■ AVAILABLE RECORDS ■
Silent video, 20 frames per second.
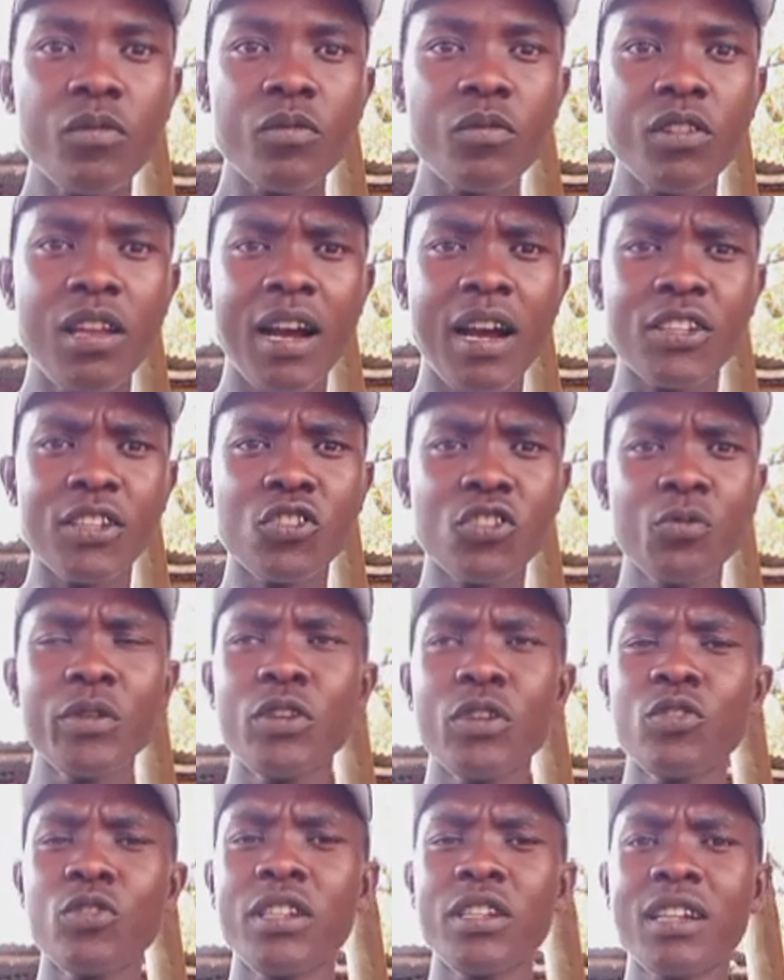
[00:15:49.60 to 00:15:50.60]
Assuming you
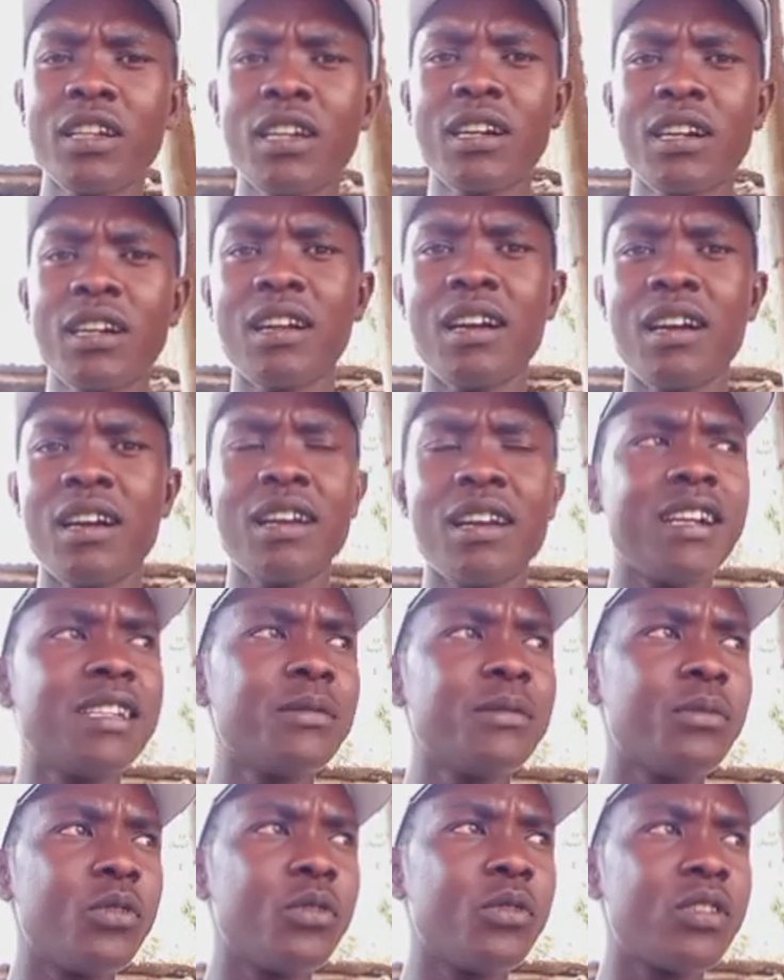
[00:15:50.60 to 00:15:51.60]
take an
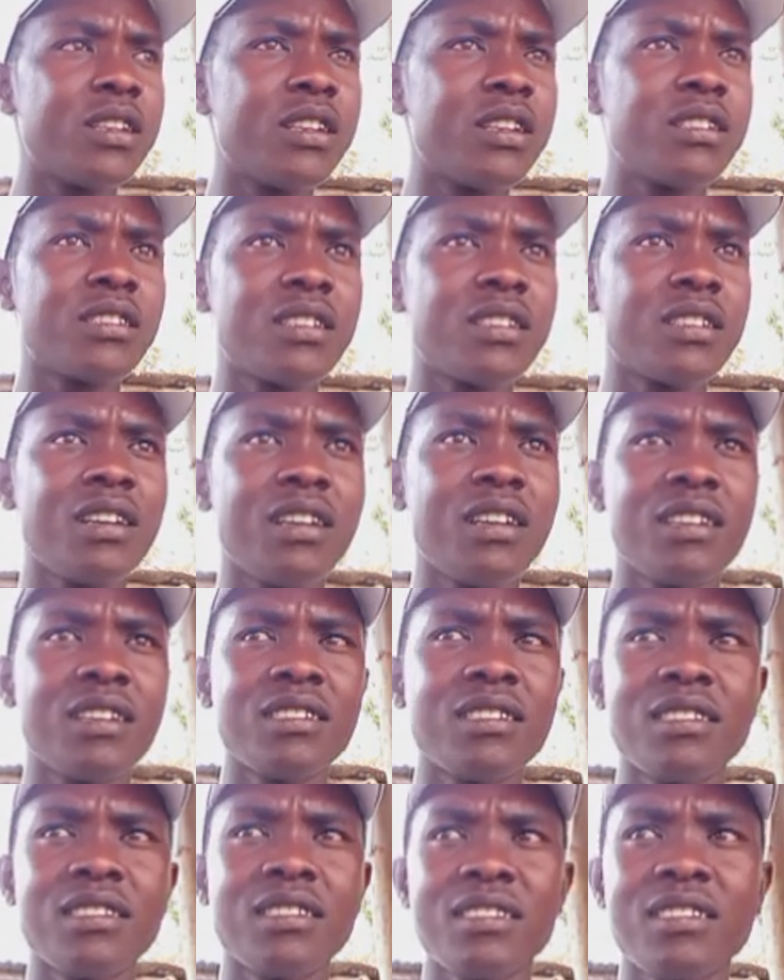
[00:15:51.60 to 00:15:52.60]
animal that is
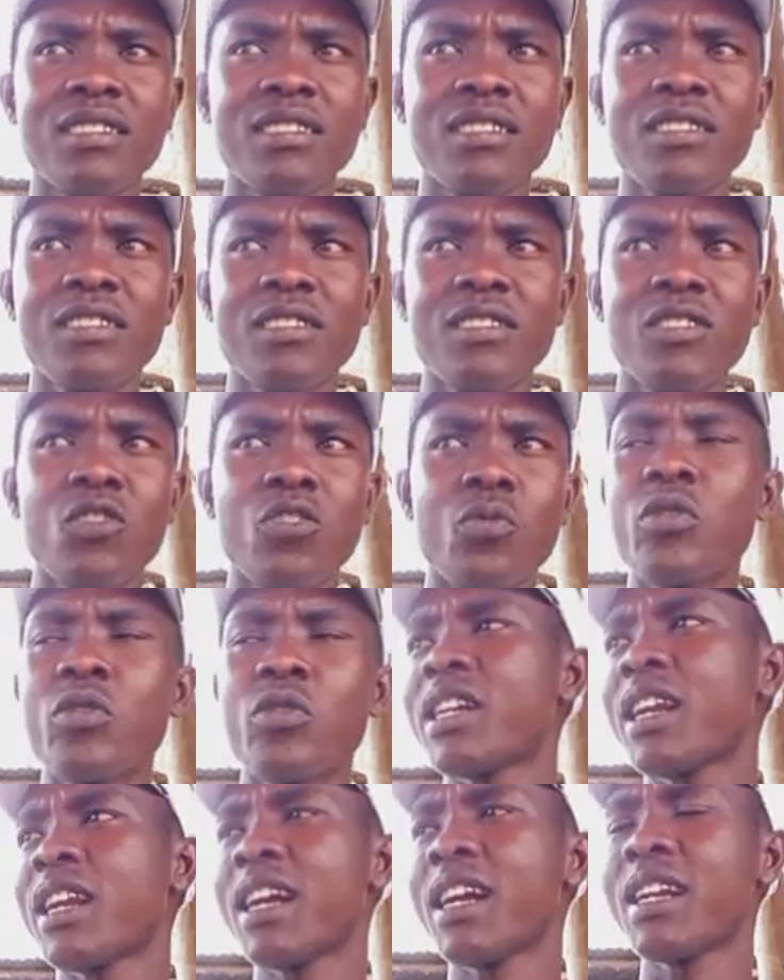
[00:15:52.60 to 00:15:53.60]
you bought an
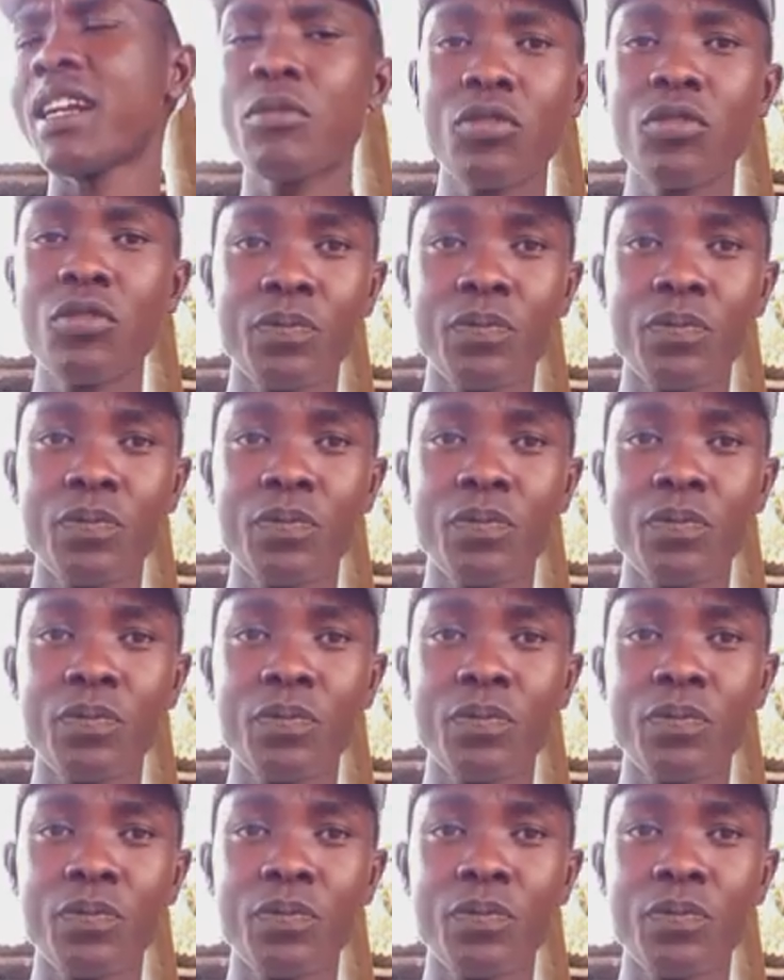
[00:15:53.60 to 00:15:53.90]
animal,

■ GOAL OF THE EXERCISE ■
Repeat every line above exactly, but omit all images.

■ OUTPUT ■
Silent video, 20 frames per second.
[00:15:49.60 to 00:15:50.60]
Assuming you
[00:15:50.60 to 00:15:51.60]
take an
[00:15:51.60 to 00:15:52.60]
animal that is
[00:15:52.60 to 00:15:53.60]
you bought an
[00:15:53.60 to 00:15:53.90]
animal,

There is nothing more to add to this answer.